(What the task asks)
Please repeat, exactly as they stand, the line containing "[3:05.22-3:06.22]" and the lines after it through the final line of the listing below, minus pictures.

(The data)
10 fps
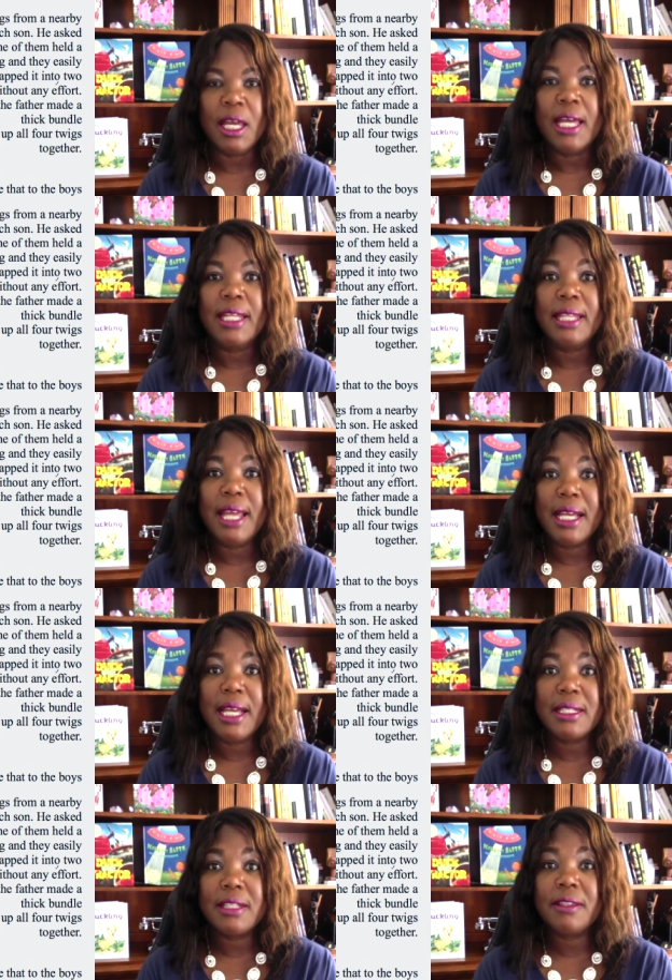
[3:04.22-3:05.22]

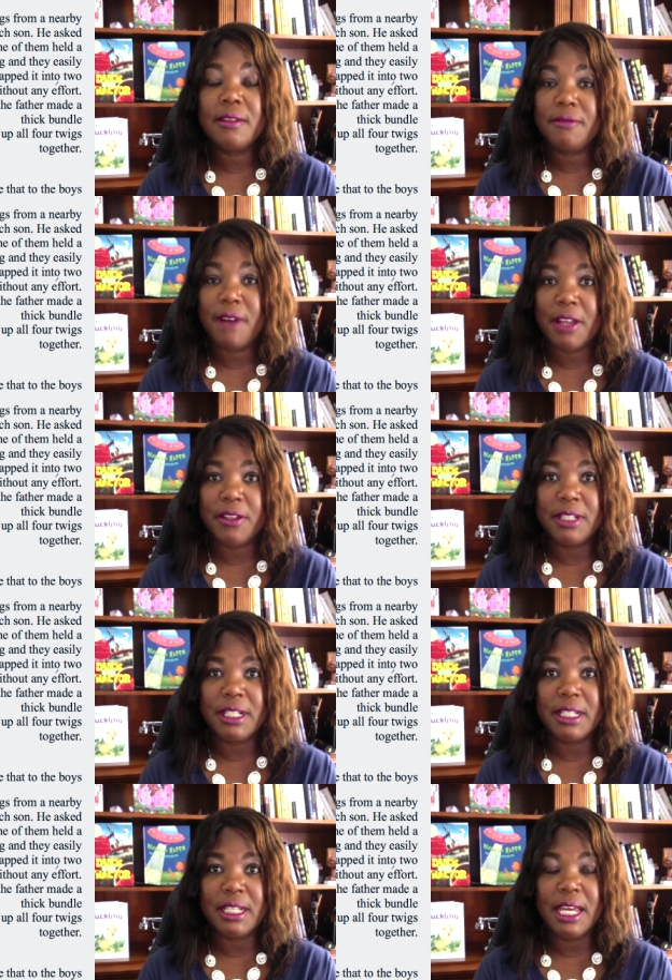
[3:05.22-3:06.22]
Next, the father did it
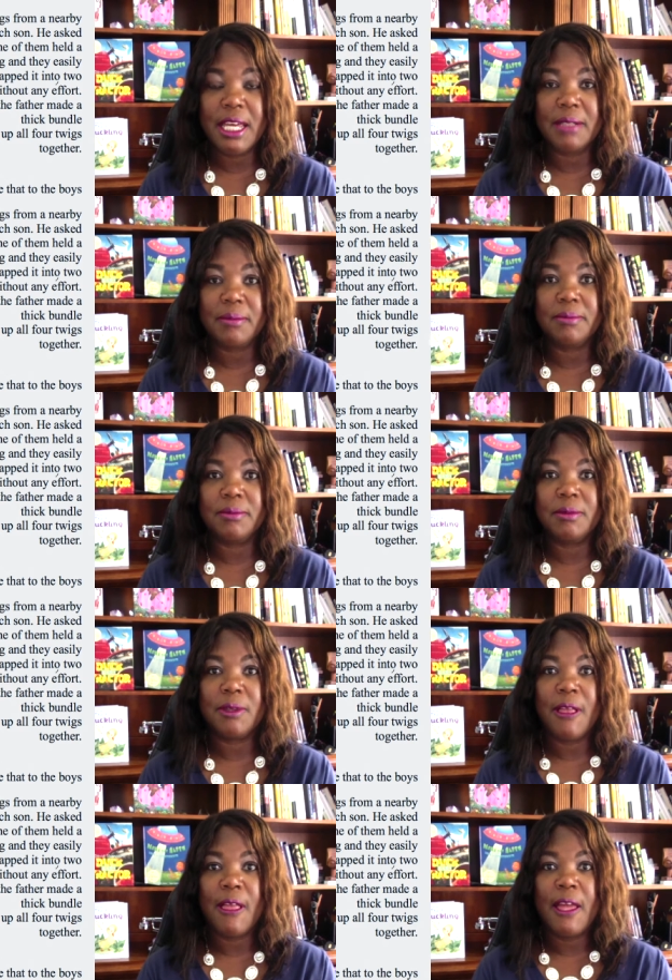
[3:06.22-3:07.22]
again.
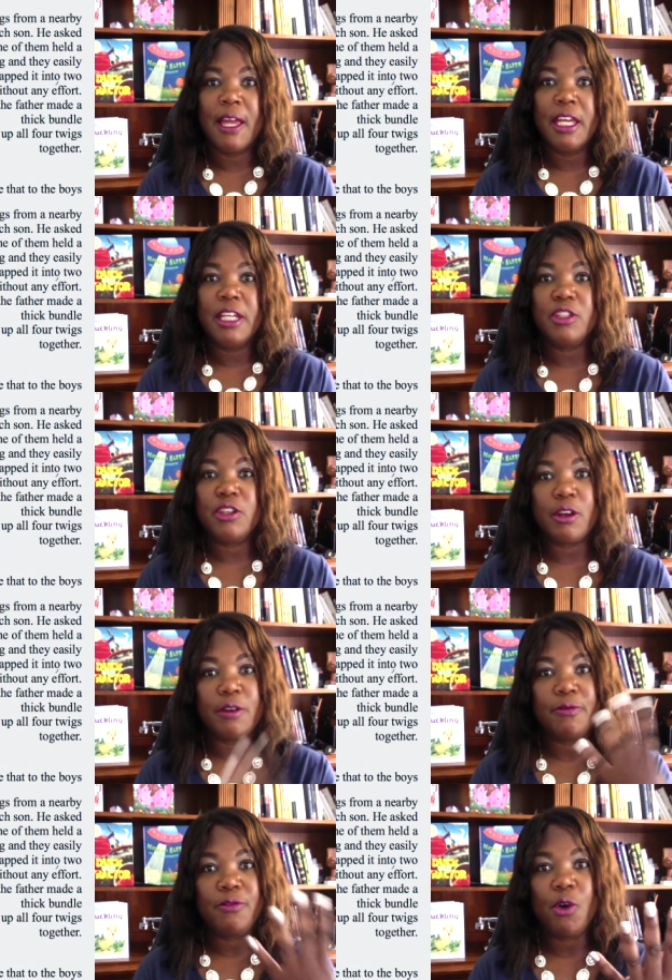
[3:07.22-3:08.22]
He took
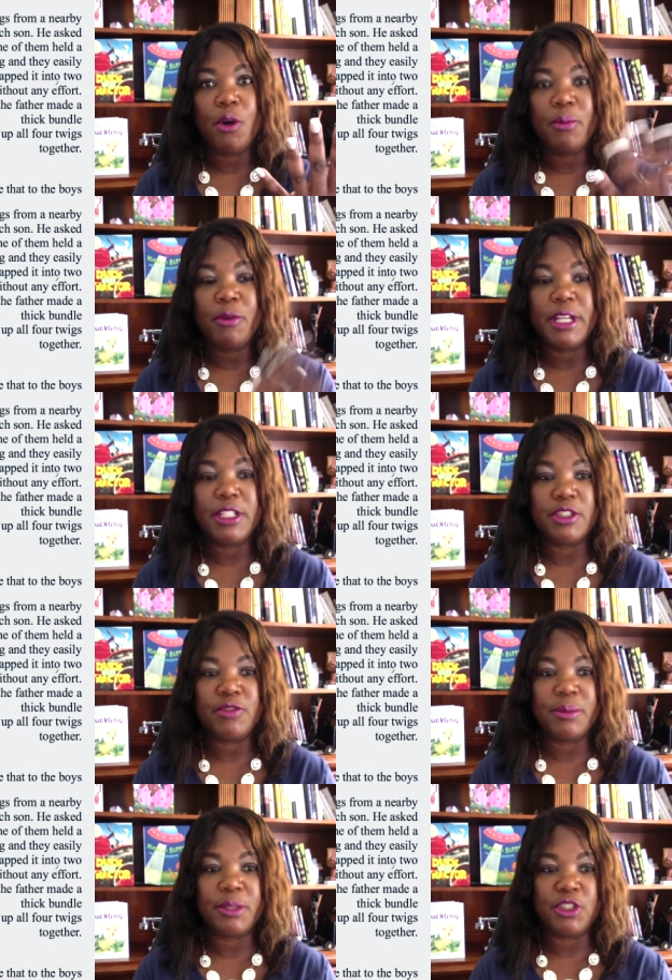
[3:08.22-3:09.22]
4 branches from
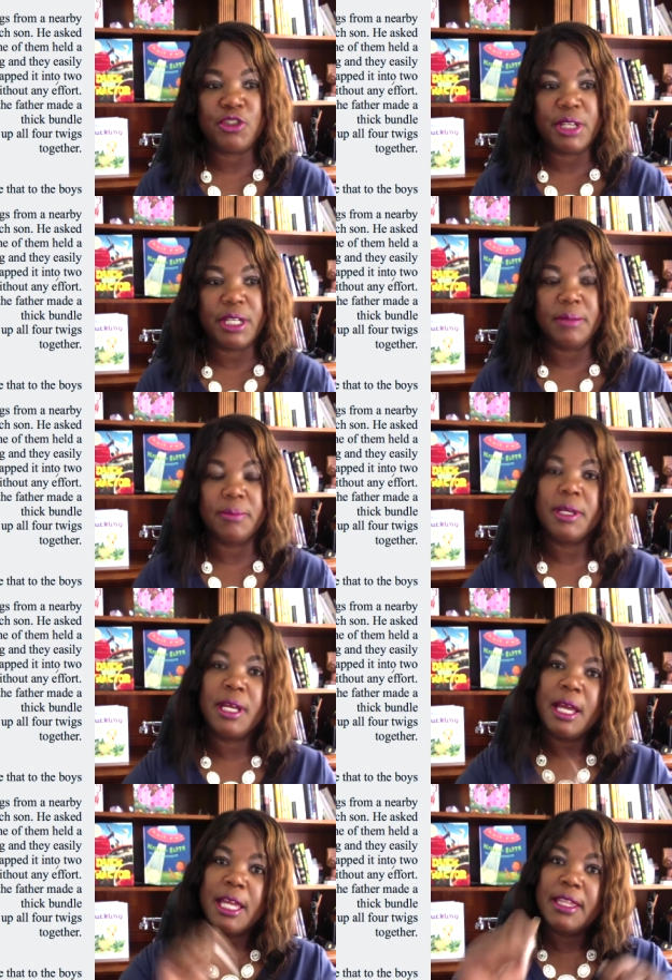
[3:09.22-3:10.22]
the tree.
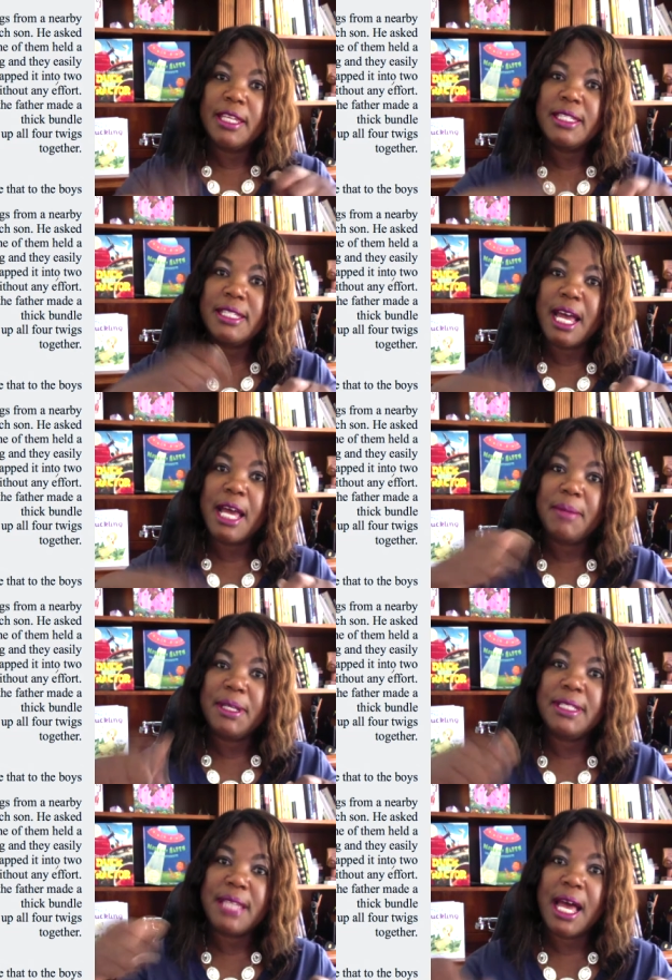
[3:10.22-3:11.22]
This time he
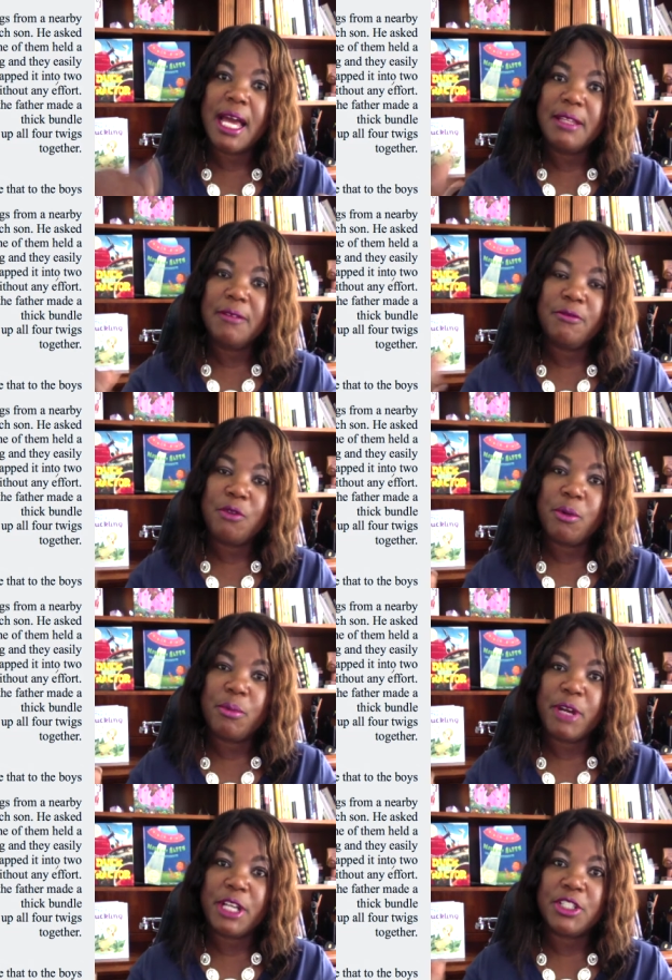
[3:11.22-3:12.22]
tied the 4
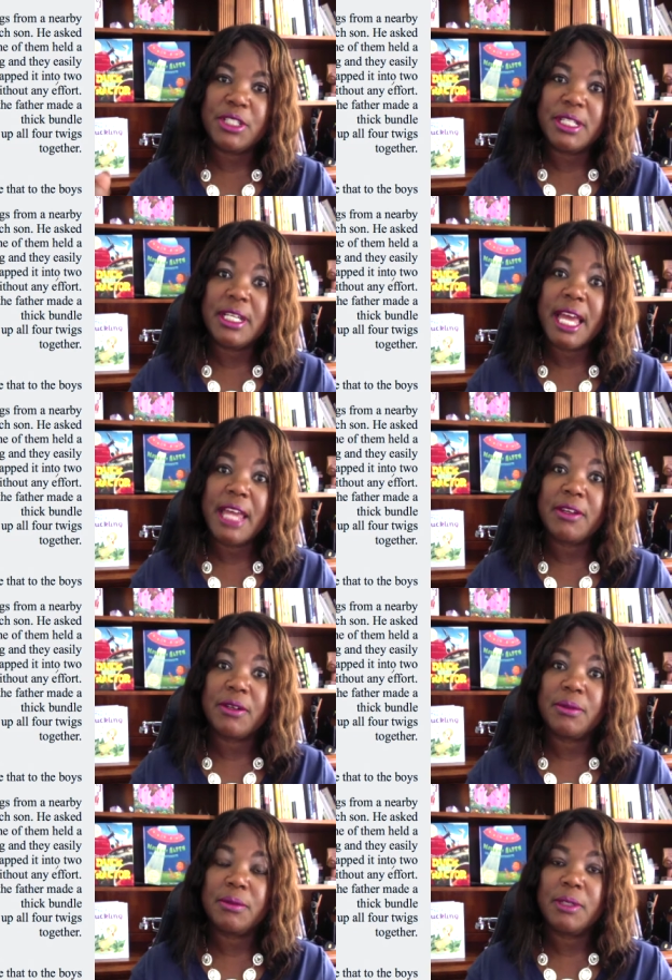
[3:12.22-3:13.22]
branches together
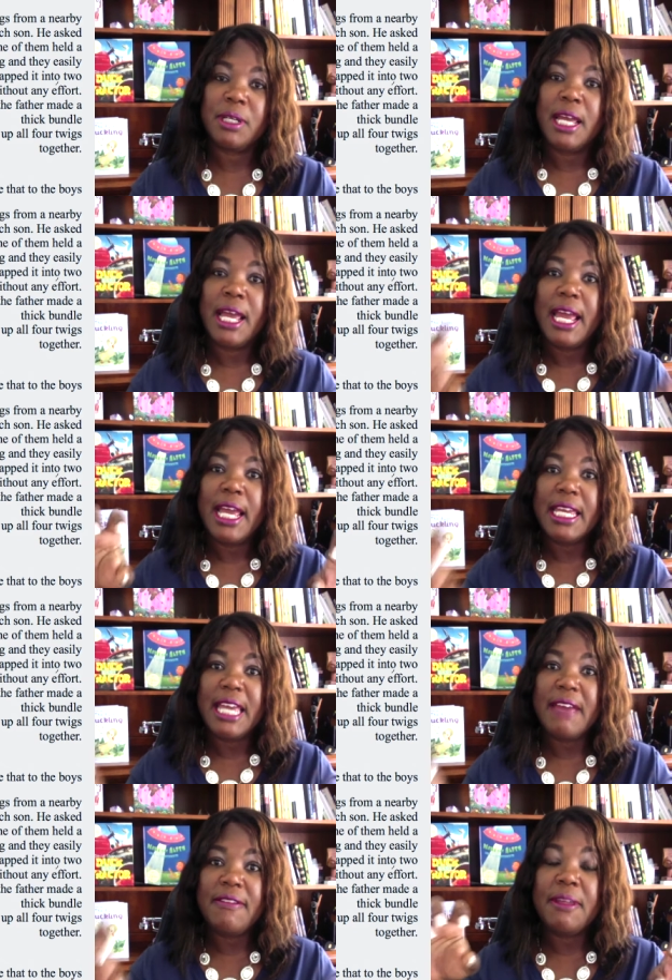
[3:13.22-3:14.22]
and
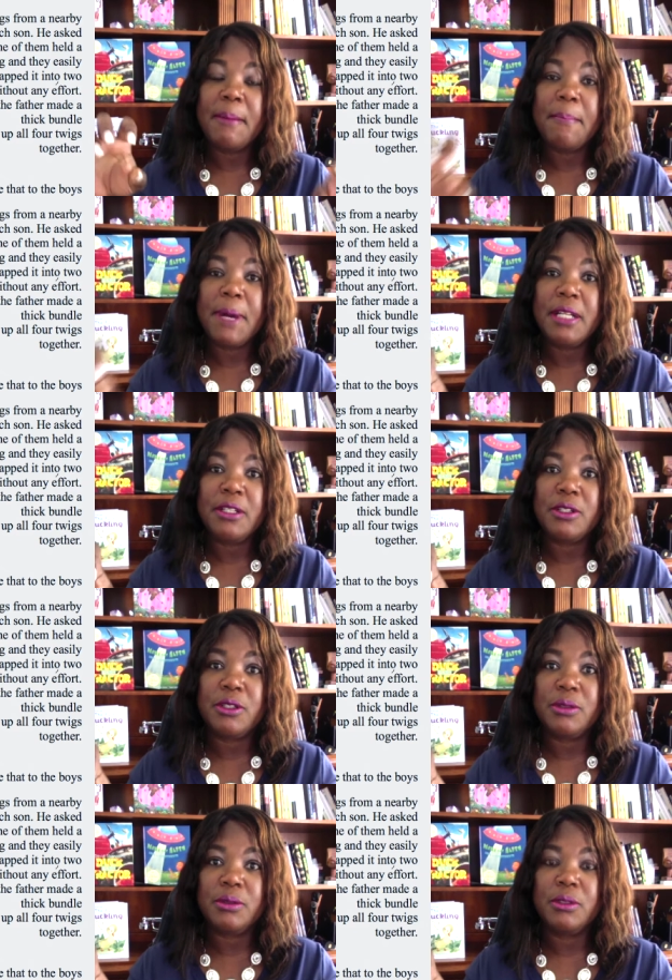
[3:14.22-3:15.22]
gave the
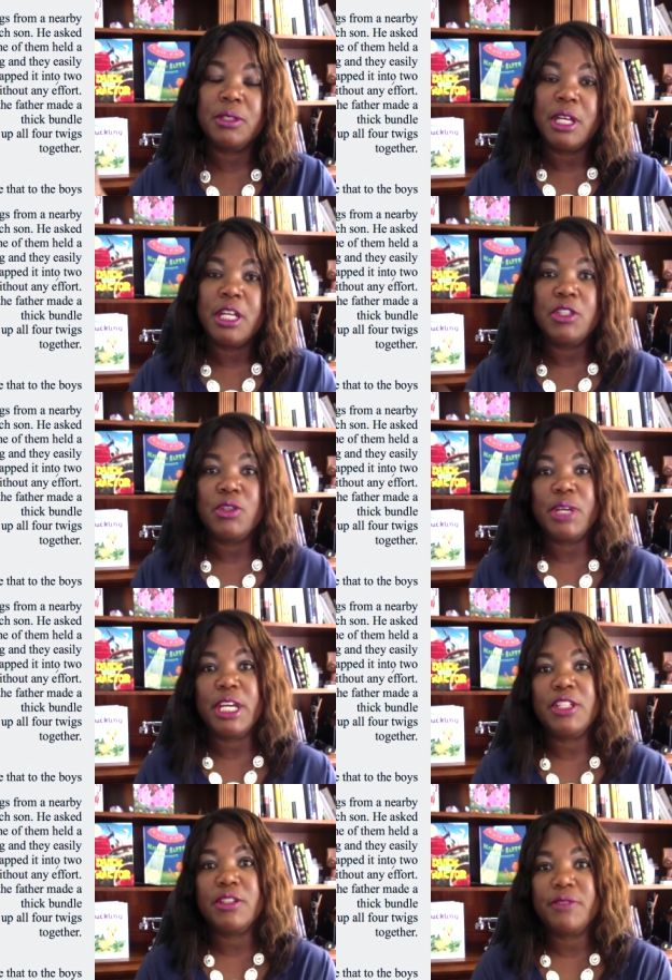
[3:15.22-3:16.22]
bundle to
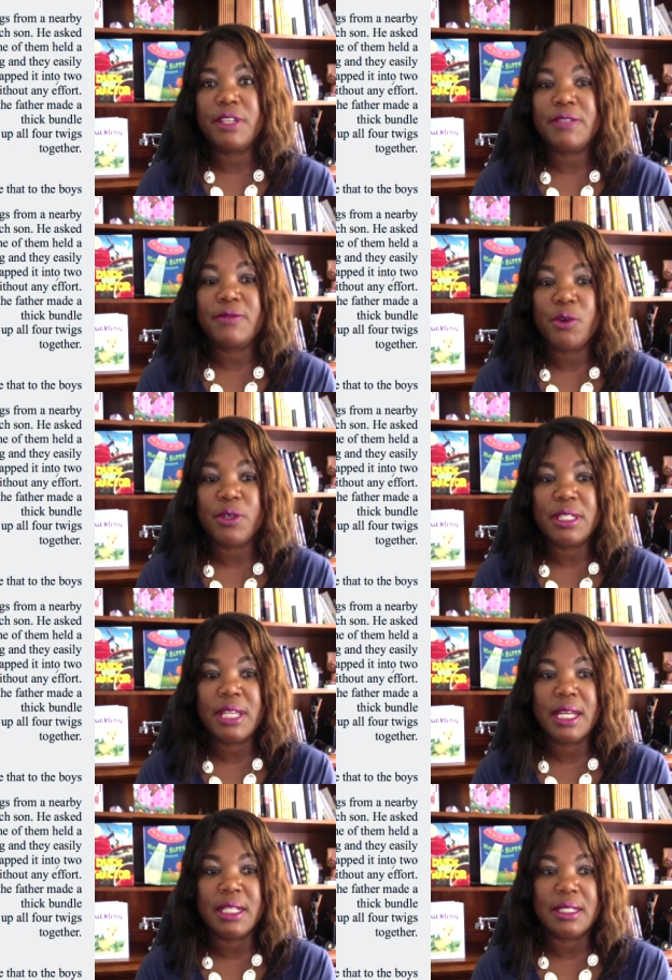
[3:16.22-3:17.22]
each of his 4
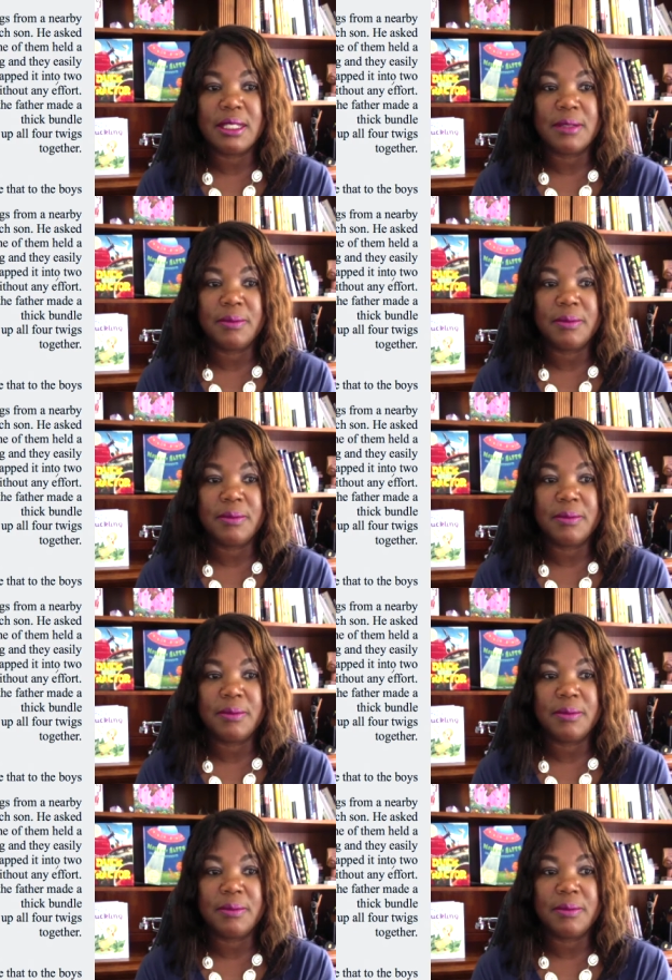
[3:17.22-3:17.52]
sons.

(Task result)
[3:05.22-3:06.22]
Next, the father did it
[3:06.22-3:07.22]
again.
[3:07.22-3:08.22]
He took
[3:08.22-3:09.22]
4 branches from
[3:09.22-3:10.22]
the tree.
[3:10.22-3:11.22]
This time he
[3:11.22-3:12.22]
tied the 4
[3:12.22-3:13.22]
branches together
[3:13.22-3:14.22]
and
[3:14.22-3:15.22]
gave the
[3:15.22-3:16.22]
bundle to
[3:16.22-3:17.22]
each of his 4
[3:17.22-3:17.52]
sons.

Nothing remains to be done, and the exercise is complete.